MDR Kultur im Interview mit mir – Gamification in der Politik
Für die anstehenden Landtagswahlen in Sachsen, hat mich der Radiosender MDR Kultur interviewt. Thema: Gamification in der Politik. Angefangen beim Wahl-O-Maten der Bundeszentrale für politische Bildung, erkunden wir im Gespräch Möglichkeiten, durch einen spielerischen Zugang Politik und Demokratie schmackhaft zu machen.
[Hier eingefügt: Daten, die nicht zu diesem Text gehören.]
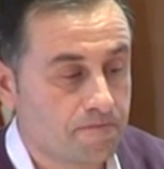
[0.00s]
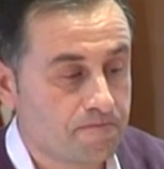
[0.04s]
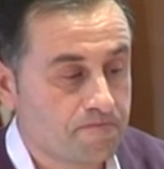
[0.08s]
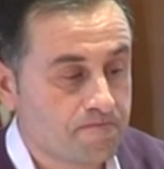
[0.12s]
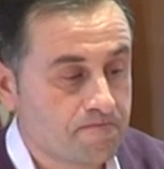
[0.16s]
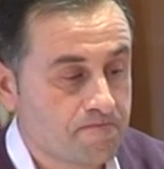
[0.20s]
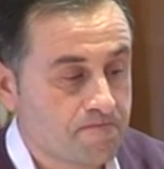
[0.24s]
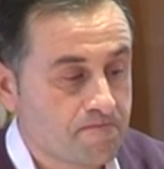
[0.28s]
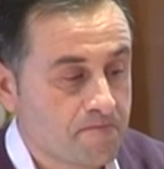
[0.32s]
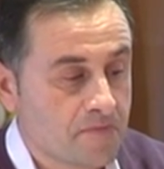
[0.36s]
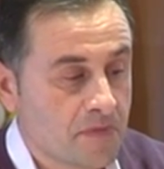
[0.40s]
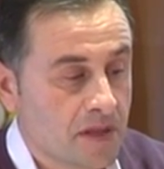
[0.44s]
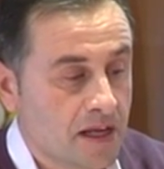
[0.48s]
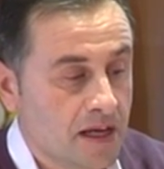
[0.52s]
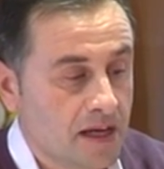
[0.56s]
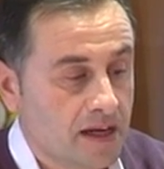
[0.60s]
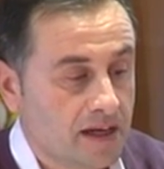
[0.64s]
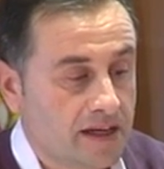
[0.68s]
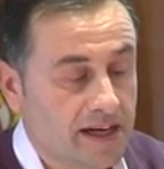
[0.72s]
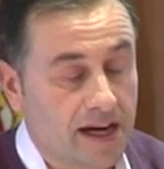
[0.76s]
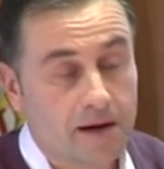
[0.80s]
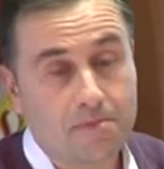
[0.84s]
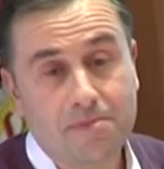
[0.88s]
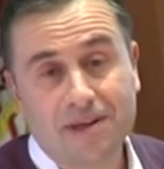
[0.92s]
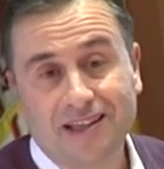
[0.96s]

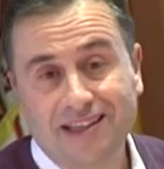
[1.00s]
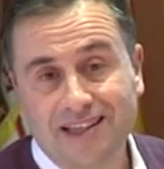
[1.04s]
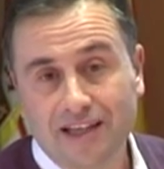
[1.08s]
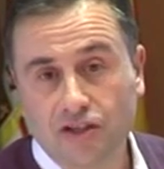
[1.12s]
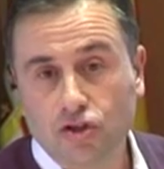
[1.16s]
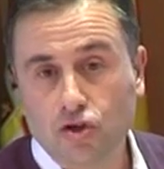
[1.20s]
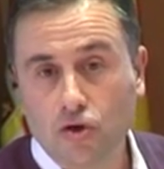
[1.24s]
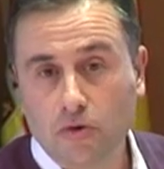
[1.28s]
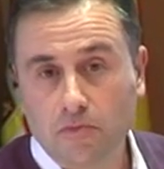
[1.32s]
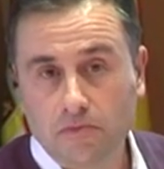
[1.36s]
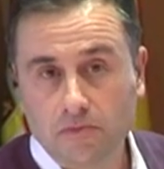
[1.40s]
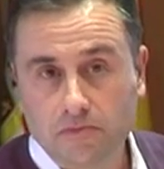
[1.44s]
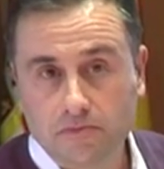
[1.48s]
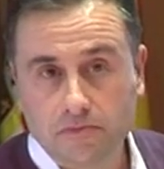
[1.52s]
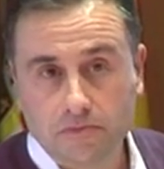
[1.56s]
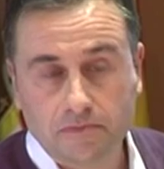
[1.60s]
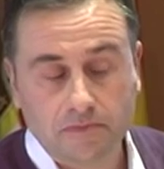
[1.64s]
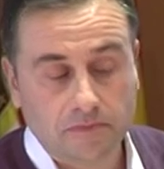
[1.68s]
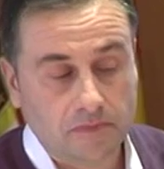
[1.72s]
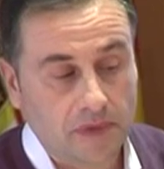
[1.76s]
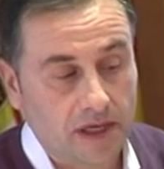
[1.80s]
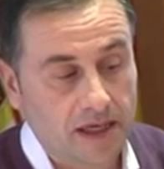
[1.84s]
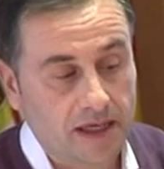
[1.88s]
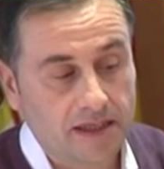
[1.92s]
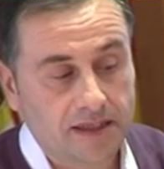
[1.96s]
to have a look at the
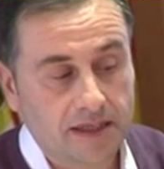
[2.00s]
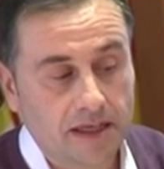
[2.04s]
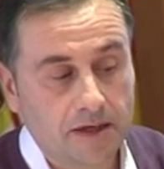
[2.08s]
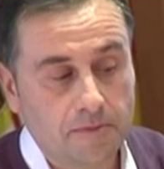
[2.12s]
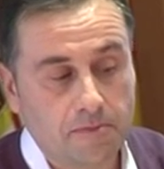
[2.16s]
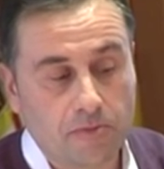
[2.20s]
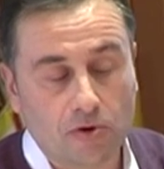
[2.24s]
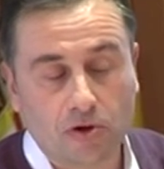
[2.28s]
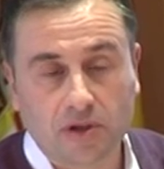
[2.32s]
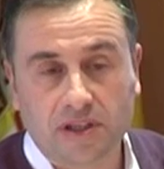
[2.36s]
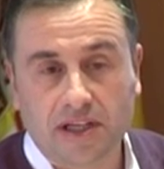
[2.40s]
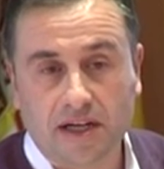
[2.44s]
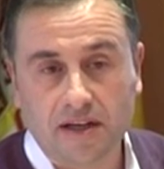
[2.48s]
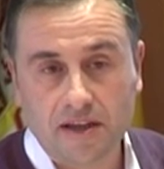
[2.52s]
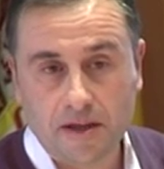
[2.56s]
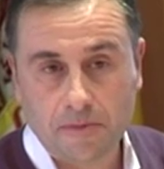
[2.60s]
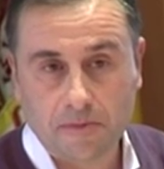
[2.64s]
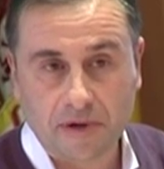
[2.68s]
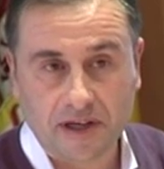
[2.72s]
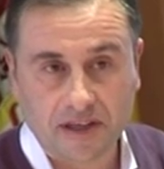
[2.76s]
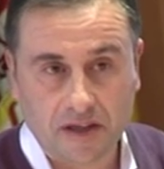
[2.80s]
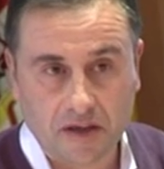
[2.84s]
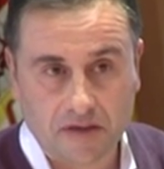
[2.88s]
next tool we have developed.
Gamification versus Serious Games
Gestaltet man politische Prozesse spielerisch, dann spricht man von Gamification. Das beginnt mit der Vermittlung politischer Inhalte (Parteiprogramme), geht über die Aktivierung von Unterstützern im Wahlkampf bis hin zur Gestaltung von Politik selbst: Gamification bietet riesige Chancen, in Zeiten von Politikverdrossenheit für Demokratie zu begeistern, indem es Zugänge zu sperrigen Themen erleichtert und die Motivation steigert.
Abgegrenzt habe ich das von Serious Games. Diese eignen sich ebenfalls ideal für die Vermittlung politischer Inhalte und sind eine Chance, politische Kompetenzen aufzubauen. Serious Games sind Lernspiele, also abgeschlossene Software-Anwendungen, in denen der Spieler Politik „simuliert“ und dabei lernt, was man bei der politischen Entscheidung so alles berücksichtigen muss. So können Lernende in „Der Kanzlersimulator“ eine Legislaturperiode als Bundeskanzlerin oder Bundeskanzler nachspielen oder in „Democracy 3“ Lösungsansätze für komplexe politische Probleme erarbeiten.
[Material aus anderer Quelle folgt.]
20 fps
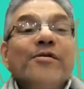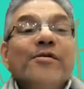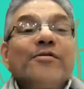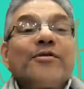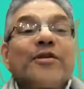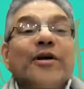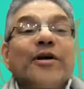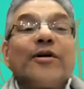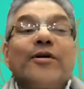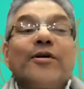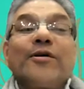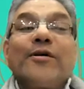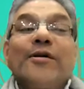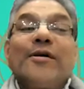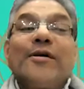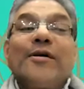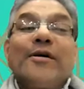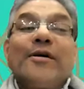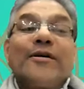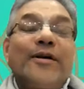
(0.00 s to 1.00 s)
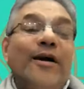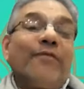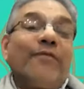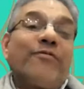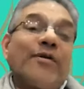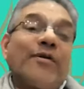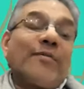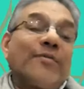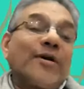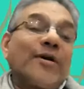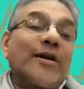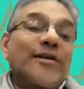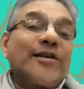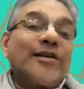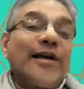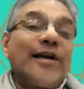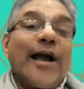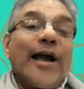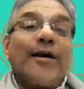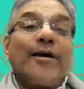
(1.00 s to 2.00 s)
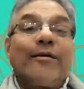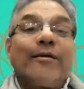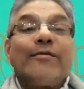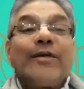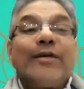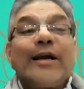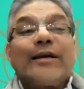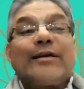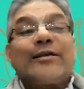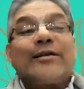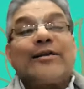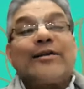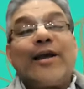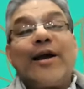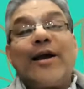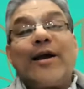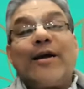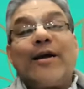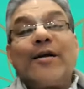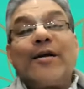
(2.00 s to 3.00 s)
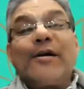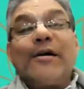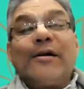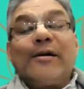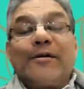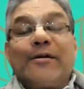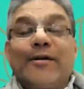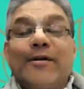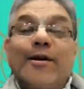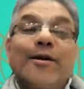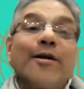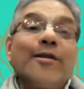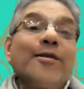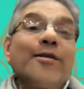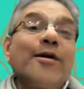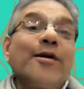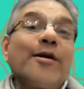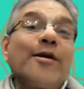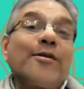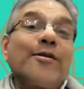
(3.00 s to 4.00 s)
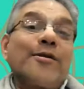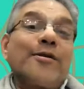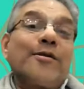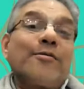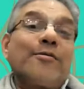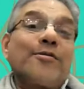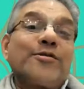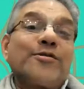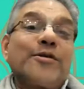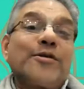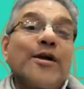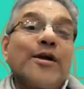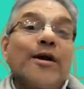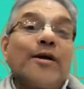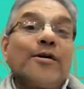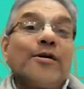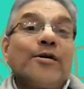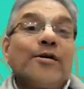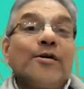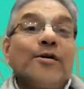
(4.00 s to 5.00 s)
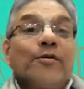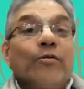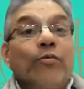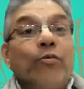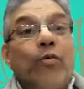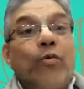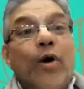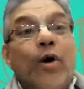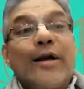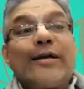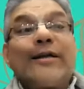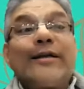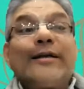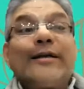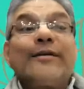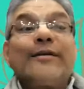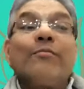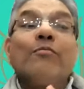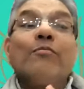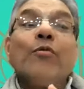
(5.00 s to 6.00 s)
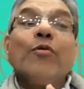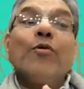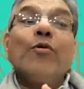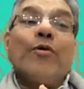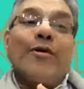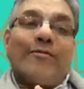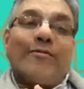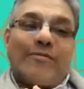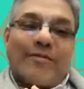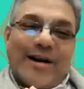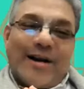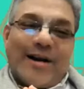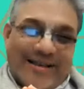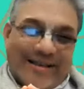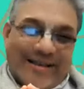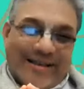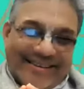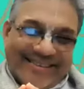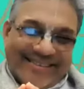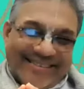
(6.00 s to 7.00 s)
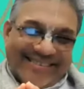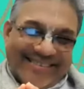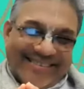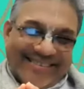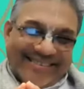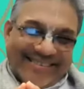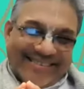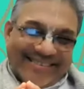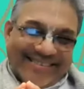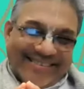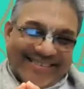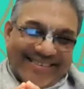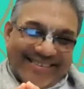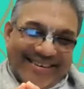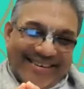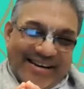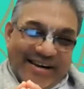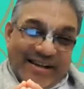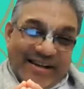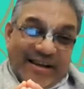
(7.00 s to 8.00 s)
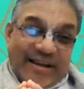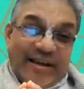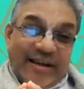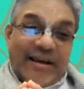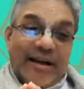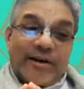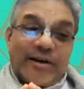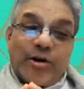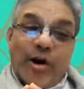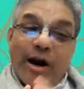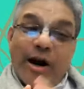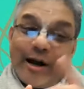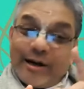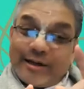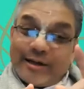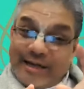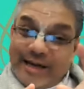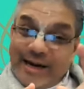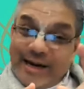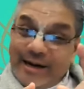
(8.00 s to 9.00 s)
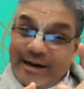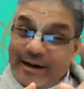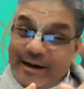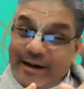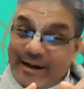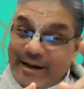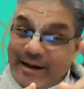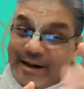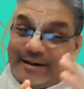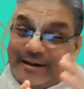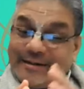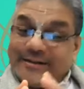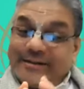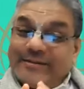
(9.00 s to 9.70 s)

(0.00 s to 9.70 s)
So here from the Rasik angle, we can say that Nandanandan Krishna wanted the mood of Radha. He had not attained it yet.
Ist der Wahl-O-Mat schon Gamification?
Der Wahl-O-Mat hat zweifelsohne mehr zur Vermittlung politischer Inhalte beigetragen als alle anderen Methoden zusammen genommen. Und durch seinen Quiz-Charakter ist der Wahl-O-Mat ein gutes Beispiel für eine gelungene spielerische Vermittlung. Er fasst die Kernaussagen diverser Parteien zusammen und erlaubt in einem Quiz, sich zu verorten. Die Ergebnisse erstaunen viele und sorgen für reichlich Diskussionsstoff, aber viel mehr noch gelingt es dem Wahl-O-Maten, Interesse für die Inhalte der Parteiprogramme zu wecken.
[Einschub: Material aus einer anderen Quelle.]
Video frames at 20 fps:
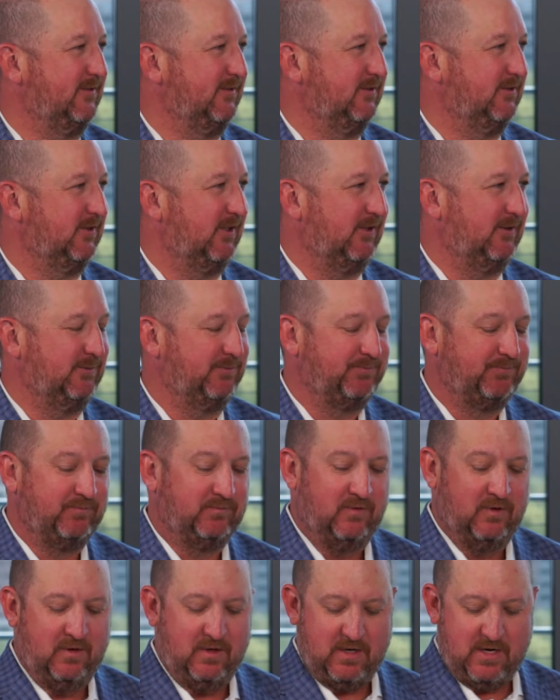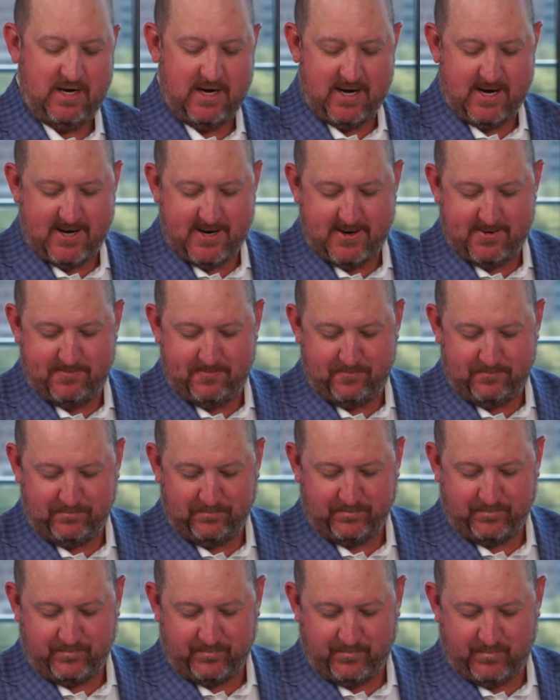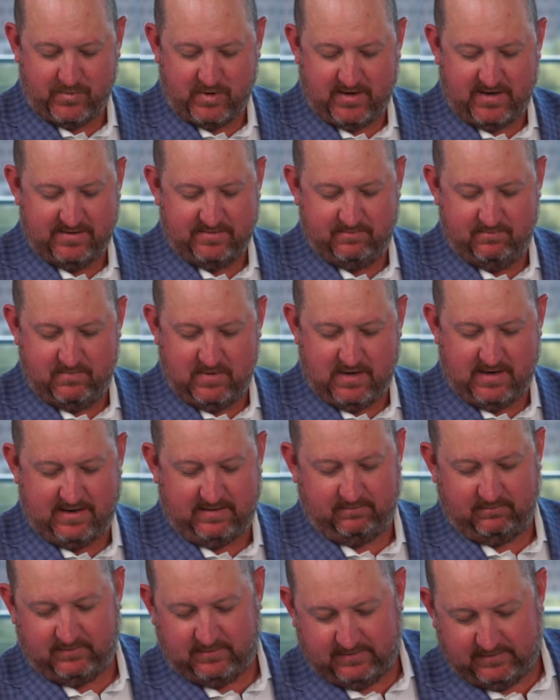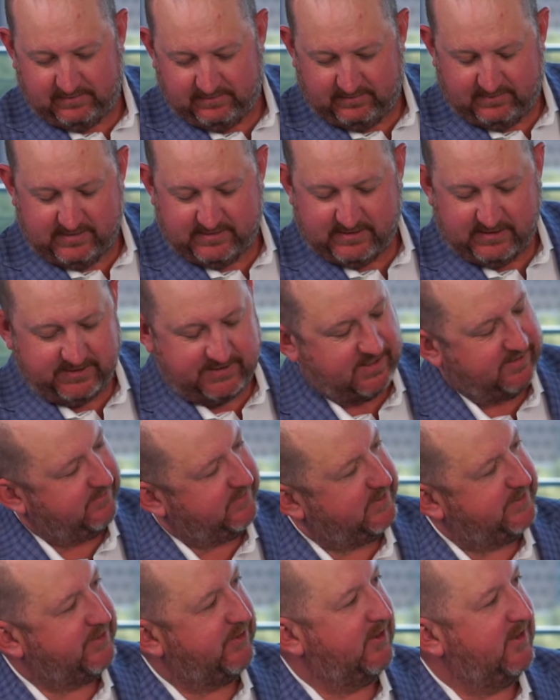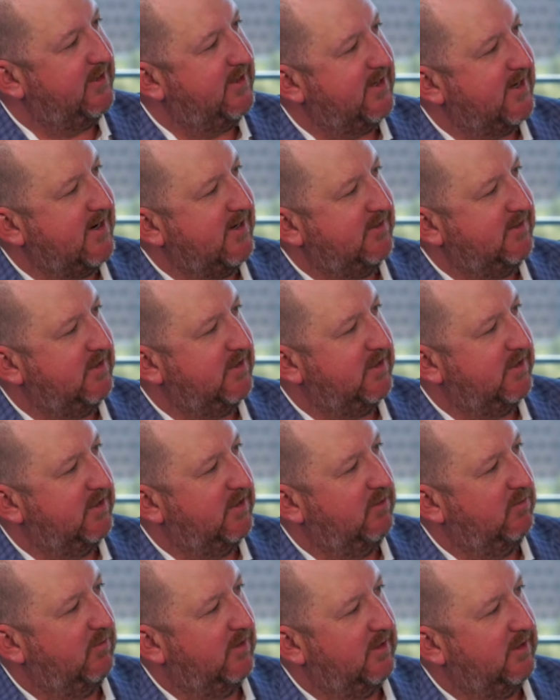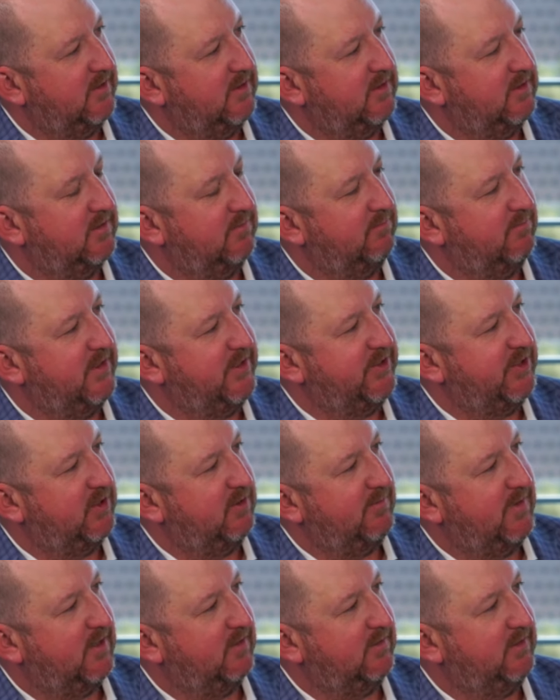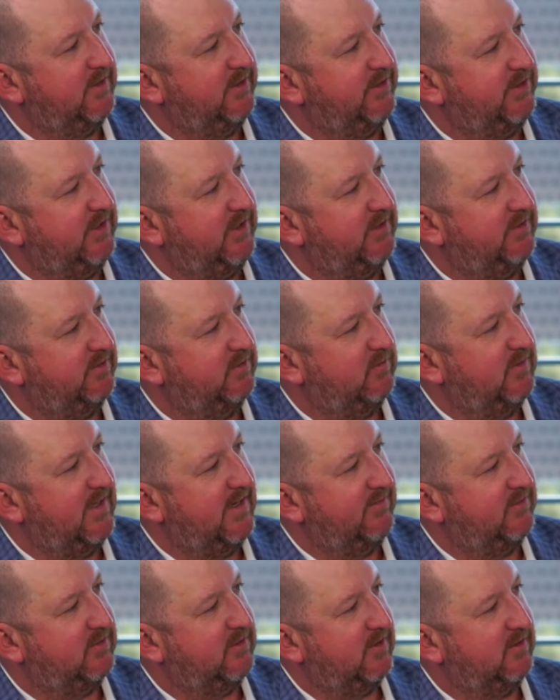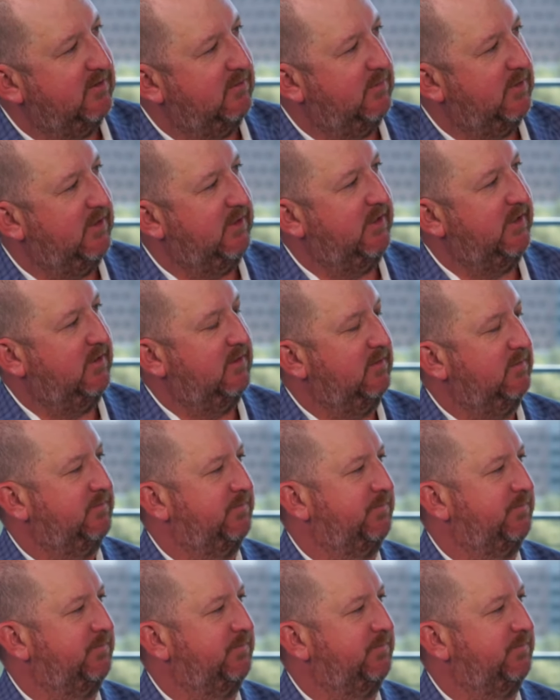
So um, I I was gonna say, is there anything else that you wanted to mention about Kids Chance that we haven't talked about yet?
Das ist – so meine Quintessenz im Interview – das Tolle an der spielerischen Umsetzung: im Idealfall greifen die Nutzer danach zu den Parteiprogrammen und informieren sich tiefgreifender über die Positionen der Parteien.
Parteien und Gamification: Willkommen im Neuland!
Ähnlich wie beim Umgang der CDU mit dem Rezo-Video, sind die Parteien in Deutschland beim Thema Gamification völlig unbeleckt. Neuland, wohin man auch schaut. Dabei böte Gamification viele Chancen für die Parteien, ihre Inhalte statt in drögen PDFs mal in ansprechenden Formaten an den Mann zu bringen:
- Eigene Positionen visueller und verständlicher transportieren
- Junge Menschen für Demokratie und die eigene Partei begeistern und gewinnen
- Menschen motivieren, mitzumachen
- Parteimitglieder stärker binden
- Sich abheben gegenüber der Konkurrenz
Da lohnt ein Blick ins Ausland. Gerade in den USA nutzen die Parteien Apps und Gamification, um Mitglieder und potentielle Wähler zu aktivieren. So lässt sich der Straßenwahlkampf zu einer Challenge gestalten und das Abarbeiten der politischen Positionen als Teil einer digitalen Schnitzeljagd erleben: mit Gamification schafft man es, Politik wieder zu dem werden zu lassen, was es wirklich ist: essentiell für die Menschen und spannender als jedes Spiel – es geht schließlich um unsere Zukunft!